What you need to do. The required answer is an exact copy of the records below, without pictures.
========================
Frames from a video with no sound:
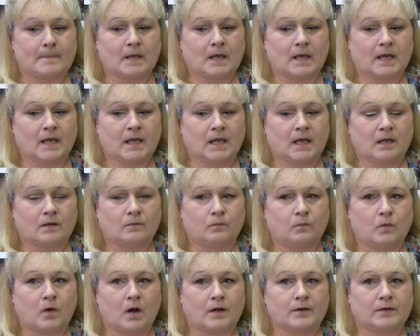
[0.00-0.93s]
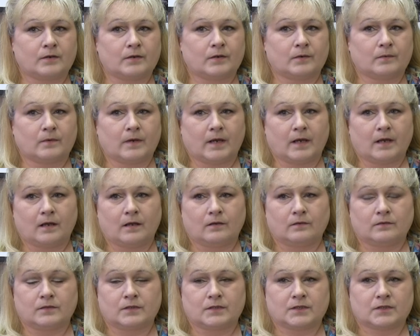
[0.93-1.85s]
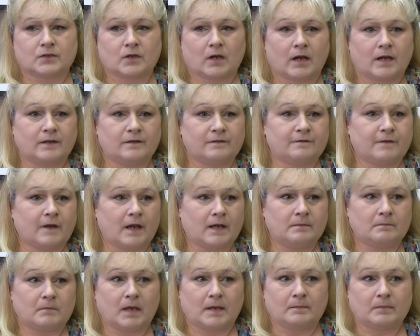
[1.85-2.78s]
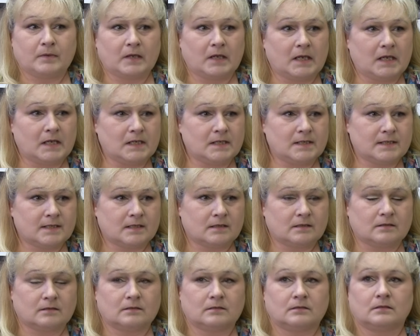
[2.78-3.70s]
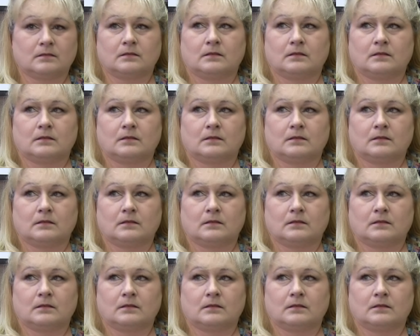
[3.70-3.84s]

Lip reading: I had wandered around just trying to find my place, and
========================
Solution to this problem.
Frames from a video with no sound:
[0.00-0.93s]
[0.93-1.85s]
[1.85-2.78s]
[2.78-3.70s]
[3.70-3.84s]

Lip reading: I had wandered around just trying to find my place, and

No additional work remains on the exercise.